Analysis of Transactional Interactions in Triadic Early Intervention Home Visits
thesisposted on 01.12.2021, 00:00 by Kierstin Mahala Moddelmog
Growing evidence shows that triadic intervention can promote caregiver adoption of development-promoting behaviors that are supportive of child learning and development. However, there is a critical gap in our knowledge about the mutual influences of providers’ and caregivers’ actions within the context of early intervention (EI) home visits. Studies and assessment tools have overlooked the reciprocal nature of provider-caregiver interactions as they occur during EI home visits and have not focused on identifying the associations between specific adult behaviors. The primary aim of this study was to revise an existing assessment tool, the Triadic Intervention and Evaluation Rating Scale (TIERS), to capture a richer description of adult interactions as they occur during EI home visits. The revised tool, the TIERS-R, was developed in four phases using a systematic process: (a) content and format revision, (b) expert validation of revised content and format, (c) feasibility testing and revision, and (d) a small-scale evaluation of the TIERS-R in rating EI home visits. The secondary aim of this study was to establish the utility of the TIERS-R for evaluating provider-caregiver interactions as EI home visit sessions progressed.

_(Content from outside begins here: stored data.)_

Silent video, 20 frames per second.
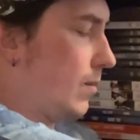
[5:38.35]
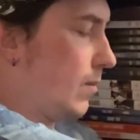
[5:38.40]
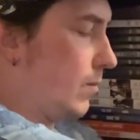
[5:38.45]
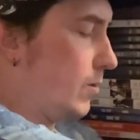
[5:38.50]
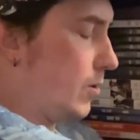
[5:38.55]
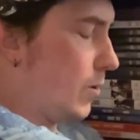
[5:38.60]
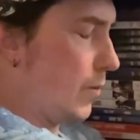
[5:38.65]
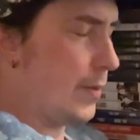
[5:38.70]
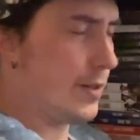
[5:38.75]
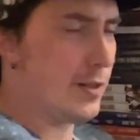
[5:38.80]

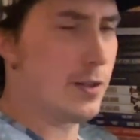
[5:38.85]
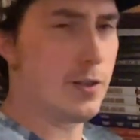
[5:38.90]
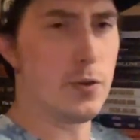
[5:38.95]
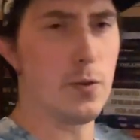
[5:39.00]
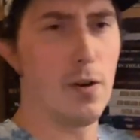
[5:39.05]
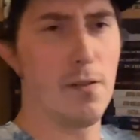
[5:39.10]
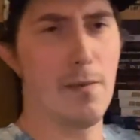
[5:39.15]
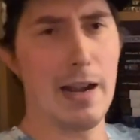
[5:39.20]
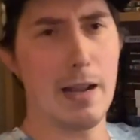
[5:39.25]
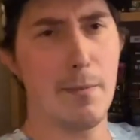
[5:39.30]
So this is
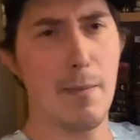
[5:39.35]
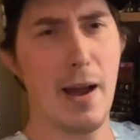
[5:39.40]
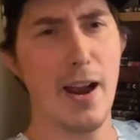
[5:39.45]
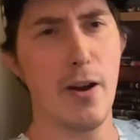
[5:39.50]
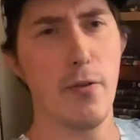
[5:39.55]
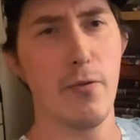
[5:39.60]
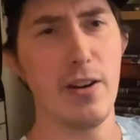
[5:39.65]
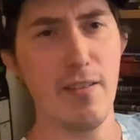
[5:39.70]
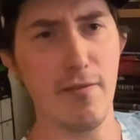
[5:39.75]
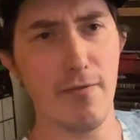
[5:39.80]
sort of like my
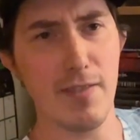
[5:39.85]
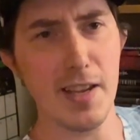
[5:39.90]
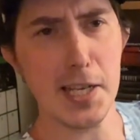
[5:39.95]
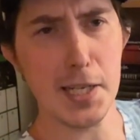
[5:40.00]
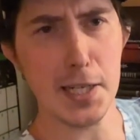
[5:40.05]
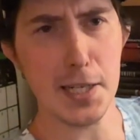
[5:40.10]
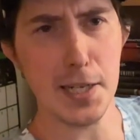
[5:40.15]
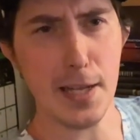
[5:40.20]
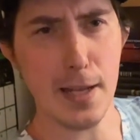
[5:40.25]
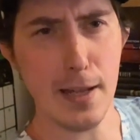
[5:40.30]

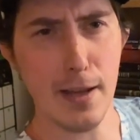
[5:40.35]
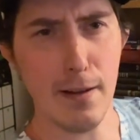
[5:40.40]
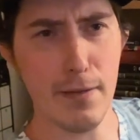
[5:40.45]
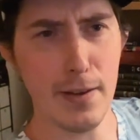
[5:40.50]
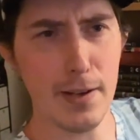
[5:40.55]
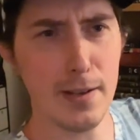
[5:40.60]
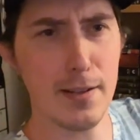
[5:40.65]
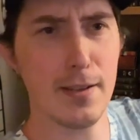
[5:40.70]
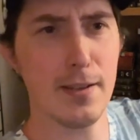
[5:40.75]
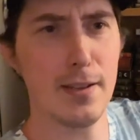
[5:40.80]
revisiting of
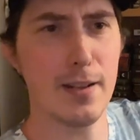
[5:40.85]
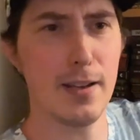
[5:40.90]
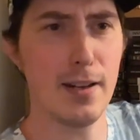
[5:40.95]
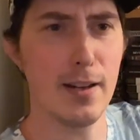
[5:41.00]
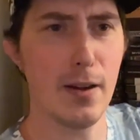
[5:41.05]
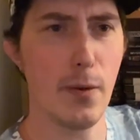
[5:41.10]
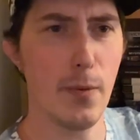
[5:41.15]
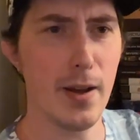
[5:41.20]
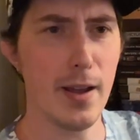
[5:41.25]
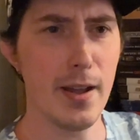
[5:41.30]
it, in
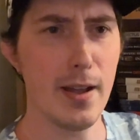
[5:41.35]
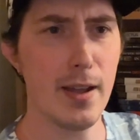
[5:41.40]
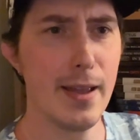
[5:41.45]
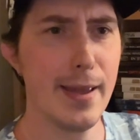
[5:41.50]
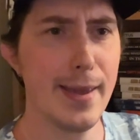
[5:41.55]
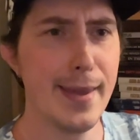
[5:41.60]
a way.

Study participants included: (a) an expert panel of 11 EI professionals who participated in the first three phases and (b) two raters who participated in the small-scale evaluation using the TIERS-R, coding videotapes of triadic home visits using secondary data that included four dyads. Yule’s Q revealed strong positive or negative sequential associations between several specific provider and caregiver behaviors that were defined in the TIERS-R. Further, descriptive analysis indicated that adult behaviors changed from beginning to end EI home visit sessions but varied across the four dyads. Social validity findings, including I-CVI scores of the expert panel’s relevancy ratings, mean scores of their clarity ratings, and User Feedback Survey responses, showed that the TIERS-R items are relevant to home visiting and are observable and measurable. Study limitations and implications for future research and practice are discussed.